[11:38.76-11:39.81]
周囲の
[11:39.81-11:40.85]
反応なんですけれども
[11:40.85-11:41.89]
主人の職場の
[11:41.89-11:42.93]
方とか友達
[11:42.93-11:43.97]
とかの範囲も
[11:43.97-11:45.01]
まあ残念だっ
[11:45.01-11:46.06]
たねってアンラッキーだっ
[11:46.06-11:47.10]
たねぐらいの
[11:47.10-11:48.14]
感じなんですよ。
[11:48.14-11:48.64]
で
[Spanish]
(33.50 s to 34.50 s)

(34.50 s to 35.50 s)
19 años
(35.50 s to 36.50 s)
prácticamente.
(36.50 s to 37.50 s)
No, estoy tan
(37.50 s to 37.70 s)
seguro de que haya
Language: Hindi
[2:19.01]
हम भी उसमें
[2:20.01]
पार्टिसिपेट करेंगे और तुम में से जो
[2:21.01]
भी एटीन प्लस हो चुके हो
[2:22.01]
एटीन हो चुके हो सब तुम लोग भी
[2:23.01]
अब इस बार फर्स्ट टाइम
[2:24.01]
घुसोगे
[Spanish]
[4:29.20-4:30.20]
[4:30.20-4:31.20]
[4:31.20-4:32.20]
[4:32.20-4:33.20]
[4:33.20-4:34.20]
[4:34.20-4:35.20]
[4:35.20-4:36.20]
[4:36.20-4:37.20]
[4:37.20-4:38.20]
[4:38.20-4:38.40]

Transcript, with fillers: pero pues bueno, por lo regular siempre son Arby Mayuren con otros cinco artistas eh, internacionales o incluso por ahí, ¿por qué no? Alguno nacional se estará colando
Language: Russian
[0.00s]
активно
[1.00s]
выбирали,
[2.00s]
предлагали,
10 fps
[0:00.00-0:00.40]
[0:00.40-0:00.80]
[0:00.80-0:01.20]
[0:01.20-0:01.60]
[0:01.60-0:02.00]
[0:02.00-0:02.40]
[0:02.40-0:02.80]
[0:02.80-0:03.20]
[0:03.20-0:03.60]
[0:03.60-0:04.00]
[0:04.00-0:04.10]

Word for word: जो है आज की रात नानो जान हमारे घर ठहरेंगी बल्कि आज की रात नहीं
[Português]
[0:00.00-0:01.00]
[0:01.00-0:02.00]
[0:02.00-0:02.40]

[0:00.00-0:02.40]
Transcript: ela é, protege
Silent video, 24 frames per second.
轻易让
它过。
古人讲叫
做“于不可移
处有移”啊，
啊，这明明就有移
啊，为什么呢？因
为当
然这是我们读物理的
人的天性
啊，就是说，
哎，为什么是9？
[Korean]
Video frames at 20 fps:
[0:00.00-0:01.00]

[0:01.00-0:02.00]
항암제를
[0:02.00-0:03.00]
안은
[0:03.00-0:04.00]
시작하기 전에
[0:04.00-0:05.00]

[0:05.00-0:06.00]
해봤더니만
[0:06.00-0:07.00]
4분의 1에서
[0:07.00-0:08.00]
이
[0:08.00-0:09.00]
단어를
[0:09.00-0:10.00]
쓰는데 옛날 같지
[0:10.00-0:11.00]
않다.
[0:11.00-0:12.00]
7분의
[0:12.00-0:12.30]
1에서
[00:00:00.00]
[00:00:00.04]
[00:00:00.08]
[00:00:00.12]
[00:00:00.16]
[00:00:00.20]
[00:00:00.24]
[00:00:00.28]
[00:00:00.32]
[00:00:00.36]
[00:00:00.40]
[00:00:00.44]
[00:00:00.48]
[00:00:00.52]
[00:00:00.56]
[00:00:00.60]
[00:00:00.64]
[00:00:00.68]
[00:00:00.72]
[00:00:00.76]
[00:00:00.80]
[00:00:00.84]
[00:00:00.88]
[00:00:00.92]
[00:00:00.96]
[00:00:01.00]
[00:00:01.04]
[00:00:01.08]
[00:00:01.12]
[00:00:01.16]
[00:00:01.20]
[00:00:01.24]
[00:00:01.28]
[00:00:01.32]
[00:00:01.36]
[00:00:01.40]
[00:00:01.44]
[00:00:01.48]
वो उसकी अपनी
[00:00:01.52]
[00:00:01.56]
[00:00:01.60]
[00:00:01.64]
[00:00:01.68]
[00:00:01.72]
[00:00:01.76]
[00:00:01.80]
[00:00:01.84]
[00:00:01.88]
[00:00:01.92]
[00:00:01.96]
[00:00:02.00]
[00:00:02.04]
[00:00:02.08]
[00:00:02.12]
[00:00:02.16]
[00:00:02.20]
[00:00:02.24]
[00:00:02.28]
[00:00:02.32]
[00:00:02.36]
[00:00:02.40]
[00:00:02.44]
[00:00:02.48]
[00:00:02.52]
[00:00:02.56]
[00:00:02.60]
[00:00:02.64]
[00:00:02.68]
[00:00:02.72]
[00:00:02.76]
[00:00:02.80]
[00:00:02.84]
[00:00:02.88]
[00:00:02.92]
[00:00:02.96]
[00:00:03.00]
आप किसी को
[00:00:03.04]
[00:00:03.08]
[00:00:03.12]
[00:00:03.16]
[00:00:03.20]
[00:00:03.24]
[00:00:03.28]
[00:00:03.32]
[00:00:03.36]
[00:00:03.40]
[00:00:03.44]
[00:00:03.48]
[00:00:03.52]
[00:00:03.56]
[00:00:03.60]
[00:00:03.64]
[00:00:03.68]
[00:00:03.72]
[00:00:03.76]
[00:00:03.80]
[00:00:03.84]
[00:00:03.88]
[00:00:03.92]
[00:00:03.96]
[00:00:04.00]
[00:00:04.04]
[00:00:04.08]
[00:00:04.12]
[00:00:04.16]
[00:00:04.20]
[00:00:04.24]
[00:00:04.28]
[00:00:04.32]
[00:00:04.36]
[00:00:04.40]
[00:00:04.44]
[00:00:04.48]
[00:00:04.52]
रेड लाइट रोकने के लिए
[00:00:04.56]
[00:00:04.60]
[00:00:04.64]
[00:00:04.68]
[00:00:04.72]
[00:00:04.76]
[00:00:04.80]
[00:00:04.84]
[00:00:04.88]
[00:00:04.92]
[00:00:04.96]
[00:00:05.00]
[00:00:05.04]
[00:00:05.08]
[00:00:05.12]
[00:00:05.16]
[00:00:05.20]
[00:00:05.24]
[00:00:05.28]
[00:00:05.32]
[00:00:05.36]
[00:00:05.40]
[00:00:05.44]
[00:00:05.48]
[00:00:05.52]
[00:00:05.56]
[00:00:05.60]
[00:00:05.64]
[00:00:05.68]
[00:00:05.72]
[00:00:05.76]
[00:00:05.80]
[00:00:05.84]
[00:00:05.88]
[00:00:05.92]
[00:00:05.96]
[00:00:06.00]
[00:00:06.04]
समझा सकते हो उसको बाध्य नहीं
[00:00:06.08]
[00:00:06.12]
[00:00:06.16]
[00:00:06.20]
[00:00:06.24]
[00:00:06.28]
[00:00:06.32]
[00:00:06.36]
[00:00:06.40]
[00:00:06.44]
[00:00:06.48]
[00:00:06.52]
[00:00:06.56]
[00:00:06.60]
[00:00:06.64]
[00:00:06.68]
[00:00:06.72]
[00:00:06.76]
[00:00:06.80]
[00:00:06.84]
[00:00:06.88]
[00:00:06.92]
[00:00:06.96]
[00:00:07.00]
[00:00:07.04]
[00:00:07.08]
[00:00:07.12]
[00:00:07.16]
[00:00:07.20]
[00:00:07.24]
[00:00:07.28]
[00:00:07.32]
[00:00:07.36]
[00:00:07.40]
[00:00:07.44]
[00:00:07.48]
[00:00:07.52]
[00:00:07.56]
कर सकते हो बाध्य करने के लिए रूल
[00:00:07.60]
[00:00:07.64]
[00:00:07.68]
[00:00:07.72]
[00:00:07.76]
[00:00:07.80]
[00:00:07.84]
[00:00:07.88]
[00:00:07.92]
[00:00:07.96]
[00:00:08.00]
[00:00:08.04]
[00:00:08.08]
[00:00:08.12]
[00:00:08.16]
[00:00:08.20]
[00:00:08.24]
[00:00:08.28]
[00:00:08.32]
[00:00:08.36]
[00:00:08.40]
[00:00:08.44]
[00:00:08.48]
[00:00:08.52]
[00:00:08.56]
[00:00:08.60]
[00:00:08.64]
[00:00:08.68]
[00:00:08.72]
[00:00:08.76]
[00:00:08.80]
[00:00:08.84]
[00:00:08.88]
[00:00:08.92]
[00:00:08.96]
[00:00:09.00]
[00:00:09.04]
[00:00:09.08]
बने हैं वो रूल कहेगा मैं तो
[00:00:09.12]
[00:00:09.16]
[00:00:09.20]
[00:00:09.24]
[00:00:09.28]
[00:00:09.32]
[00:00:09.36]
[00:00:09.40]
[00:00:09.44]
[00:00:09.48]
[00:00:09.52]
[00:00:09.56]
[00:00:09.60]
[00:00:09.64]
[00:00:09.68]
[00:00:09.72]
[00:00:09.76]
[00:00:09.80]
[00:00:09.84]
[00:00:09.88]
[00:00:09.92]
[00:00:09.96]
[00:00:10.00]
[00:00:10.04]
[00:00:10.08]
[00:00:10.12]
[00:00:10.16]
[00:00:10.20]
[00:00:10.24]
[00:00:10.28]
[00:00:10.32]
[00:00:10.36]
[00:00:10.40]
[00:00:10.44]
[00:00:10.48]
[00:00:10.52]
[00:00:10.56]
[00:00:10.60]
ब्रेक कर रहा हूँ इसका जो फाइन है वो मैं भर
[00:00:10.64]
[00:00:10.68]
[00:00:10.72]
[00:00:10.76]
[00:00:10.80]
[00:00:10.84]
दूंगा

> Your task: Pick out every line above that holds the word "Transcript" and copy it.

> Solution for this problem:
Transcript, with fillers: pero pues bueno, por lo regular siempre son Arby Mayuren con otros cinco artistas eh, internacionales o incluso por ahí, ¿por qué no? Alguno nacional se estará colando
Transcript: ela é, protege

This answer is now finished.